I don’t rise to it. I hunker down to absorb the blows. And that makes it worse. Jude has always hated my silences. She’s got the bit between her teeth now, dragging up all her past hurts and accusations. “You’ll end up as his carer,” she shrieks at one point. And I realize we’ll never get past her disappointment in me.

“Look, I’ve got to go, Jude. Sorry I’ve upset you again. I’ll call you again soon.”

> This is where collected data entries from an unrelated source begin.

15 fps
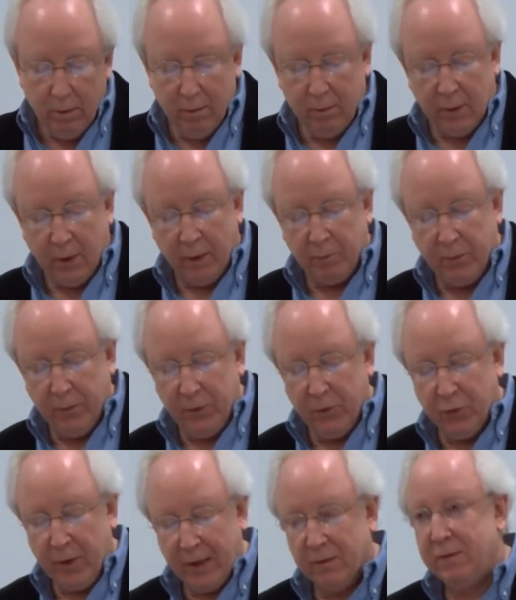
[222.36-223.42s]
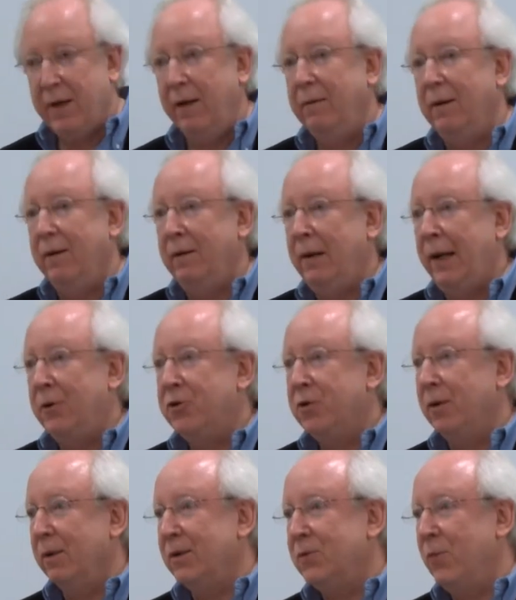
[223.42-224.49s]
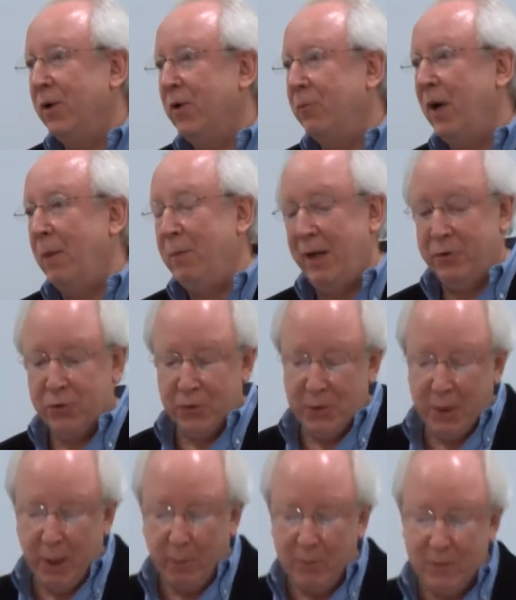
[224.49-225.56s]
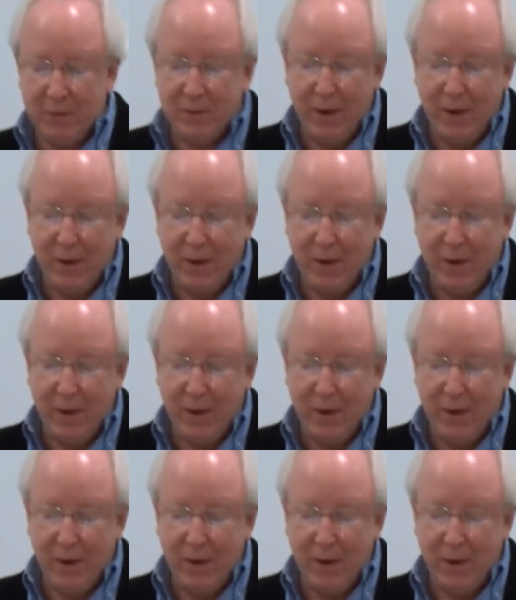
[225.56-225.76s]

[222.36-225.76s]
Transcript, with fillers: the transcendent in nature is one of my major themes,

I let the line go dead before I put the phone down.





FORTY-FOUR


    Jude


THURSDAY, APRIL 12, 2012

She sat looking at the phone for a minute, finishing her last rant in her head.

“I should never have had you,” she said. “You’ve been trouble from the start.”

It had all begun to go wrong when Charlie came home from the tour. She’d stood at the door with Emma in her arms to greet him.